→ What you will do:
In the records below, the part to copy starts at the line containing "[460.96-461.88s]" and goes to the last line; output it exactly, without pictures.

----- Data extracts -----

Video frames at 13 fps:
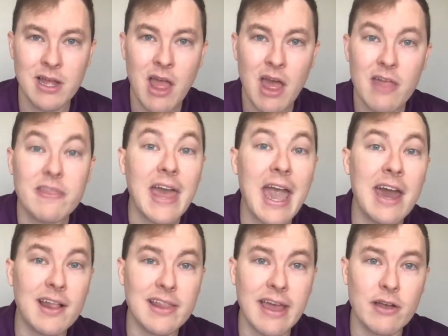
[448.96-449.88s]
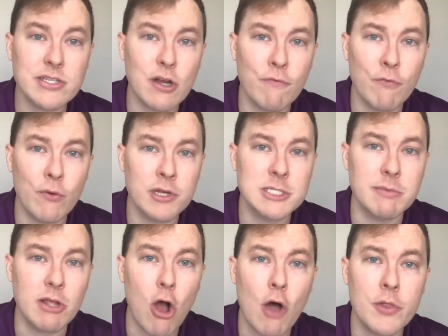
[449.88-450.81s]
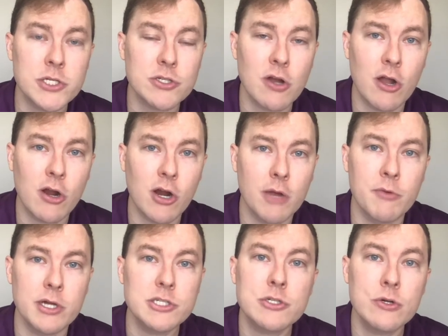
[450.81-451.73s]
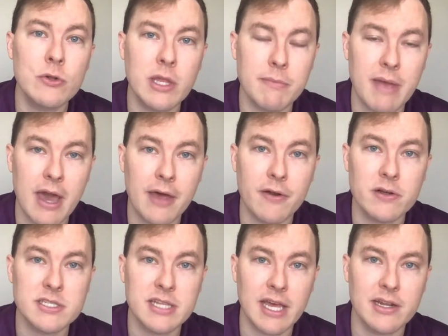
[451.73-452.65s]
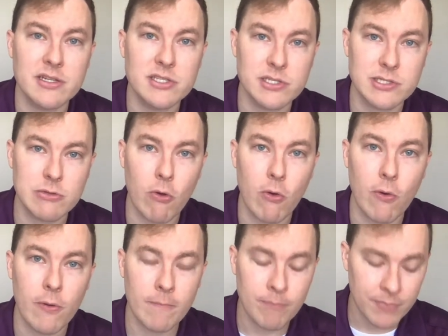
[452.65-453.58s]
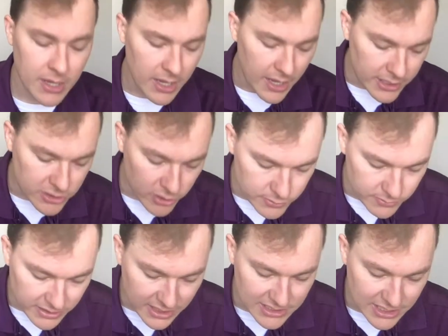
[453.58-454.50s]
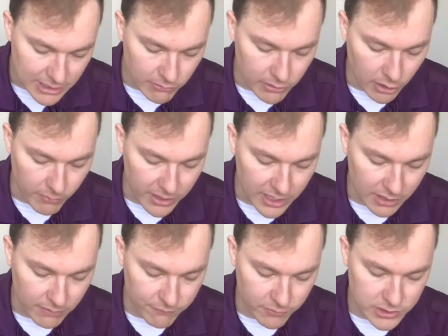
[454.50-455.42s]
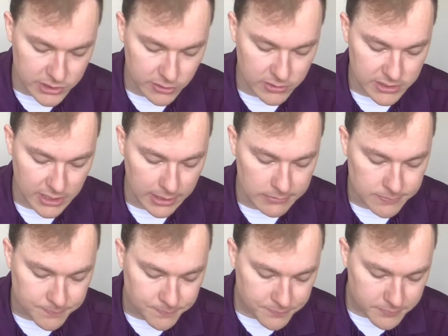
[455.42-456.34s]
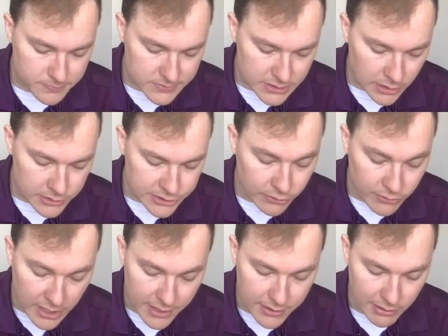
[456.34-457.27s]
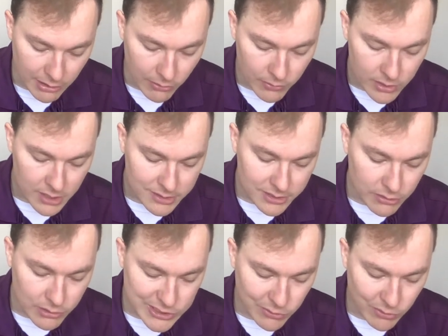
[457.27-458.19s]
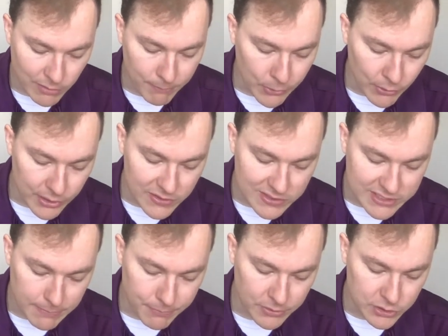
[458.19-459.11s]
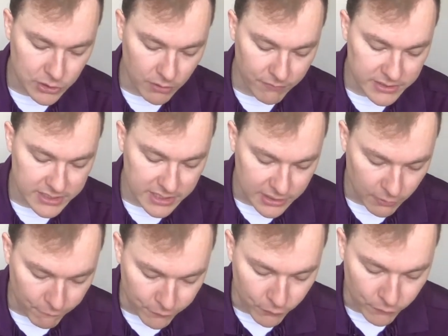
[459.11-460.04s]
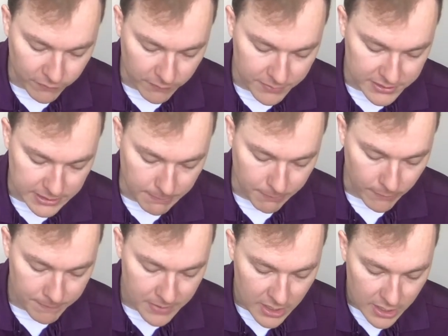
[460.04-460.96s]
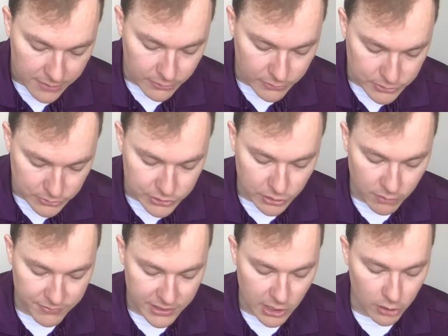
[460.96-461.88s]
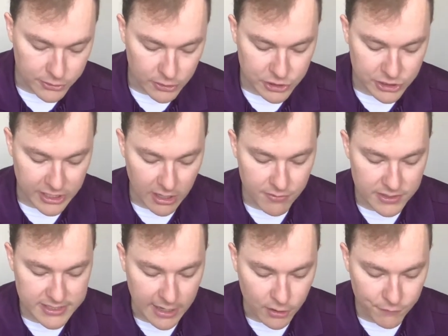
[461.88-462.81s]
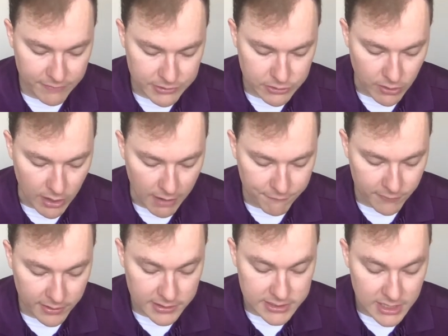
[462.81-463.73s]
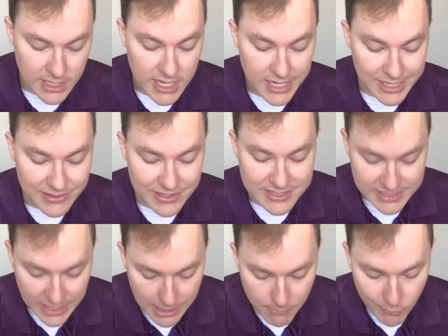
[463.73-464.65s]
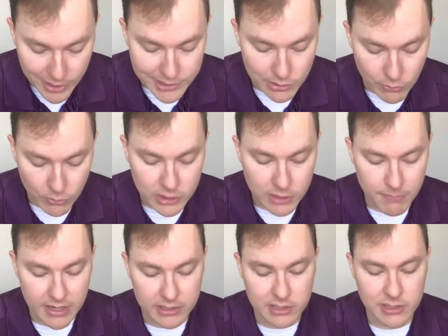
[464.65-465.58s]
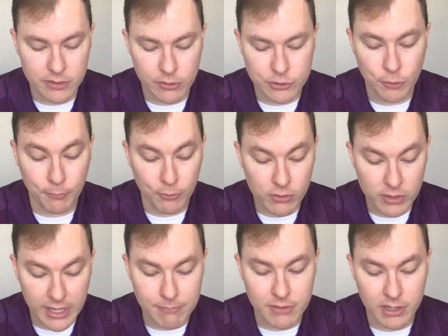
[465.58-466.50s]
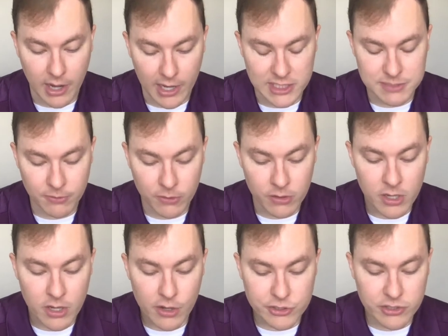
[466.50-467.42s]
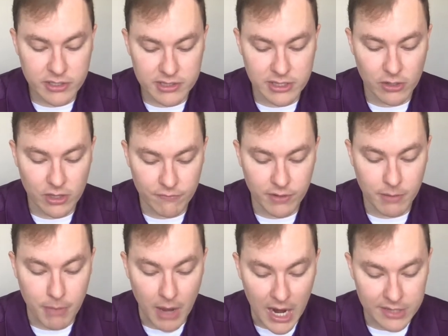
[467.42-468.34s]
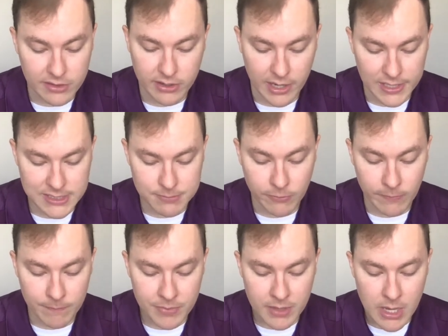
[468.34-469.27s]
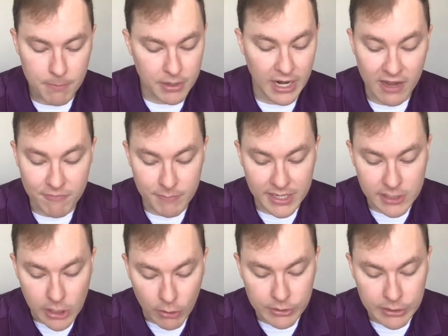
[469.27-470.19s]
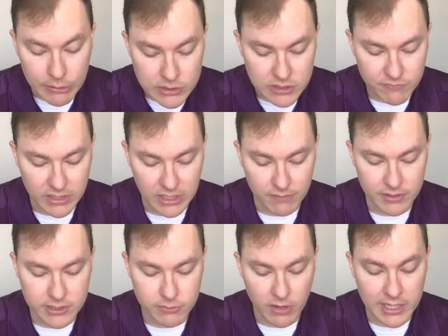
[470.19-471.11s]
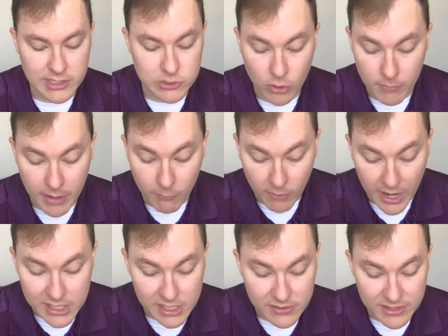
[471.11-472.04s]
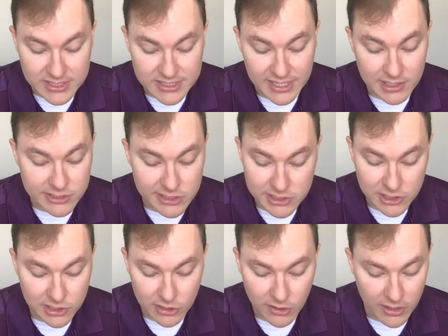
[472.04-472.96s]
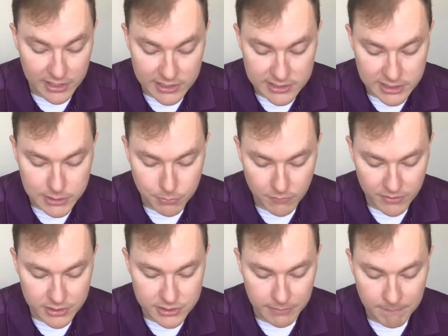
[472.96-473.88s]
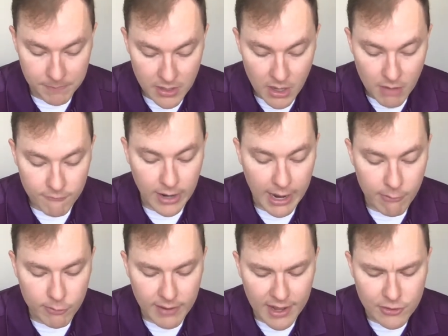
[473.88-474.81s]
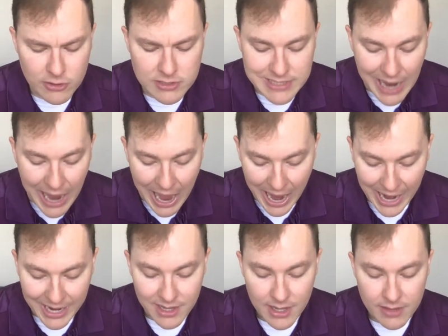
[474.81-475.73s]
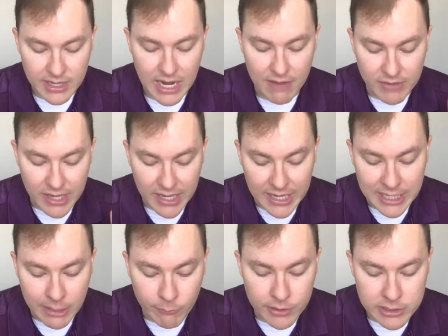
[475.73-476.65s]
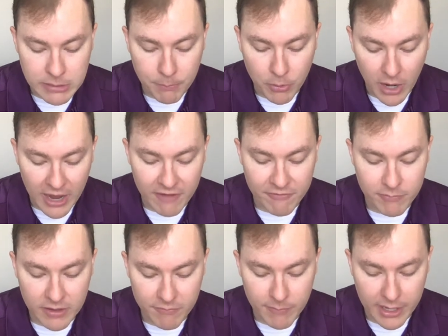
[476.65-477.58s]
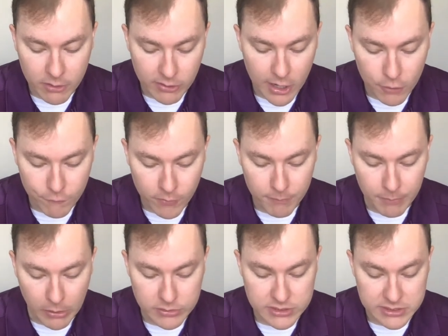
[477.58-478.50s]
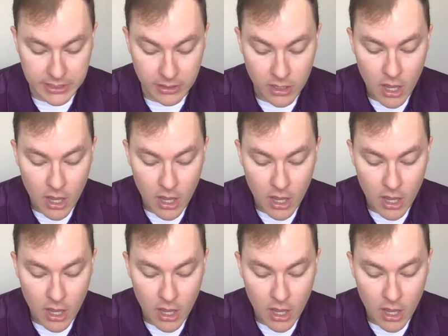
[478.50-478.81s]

That allows our voice to be all the stronger on what truly matters, and that is the soul. And so as we continue in our reading in verse 13, do you not know that those who are employed in the temple service get their food from the temple, and those who serve at the altar share in the sacrificial offerings? In the same way, the Lord commanded that those who proclaim the gospel should get their living by the gospel. But I have made no use of any of these rights, nor am I writing these things to secure any such provision. For I would rather die than have anyone deprive me of my ground for boasting.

-----

→ Written answer:
[460.96-461.88s]
[461.88-462.81s]
[462.81-463.73s]
[463.73-464.65s]
[464.65-465.58s]
[465.58-466.50s]
[466.50-467.42s]
[467.42-468.34s]
[468.34-469.27s]
[469.27-470.19s]
[470.19-471.11s]
[471.11-472.04s]
[472.04-472.96s]
[472.96-473.88s]
[473.88-474.81s]
[474.81-475.73s]
[475.73-476.65s]
[476.65-477.58s]
[477.58-478.50s]
[478.50-478.81s]

That allows our voice to be all the stronger on what truly matters, and that is the soul. And so as we continue in our reading in verse 13, do you not know that those who are employed in the temple service get their food from the temple, and those who serve at the altar share in the sacrificial offerings? In the same way, the Lord commanded that those who proclaim the gospel should get their living by the gospel. But I have made no use of any of these rights, nor am I writing these things to secure any such provision. For I would rather die than have anyone deprive me of my ground for boasting.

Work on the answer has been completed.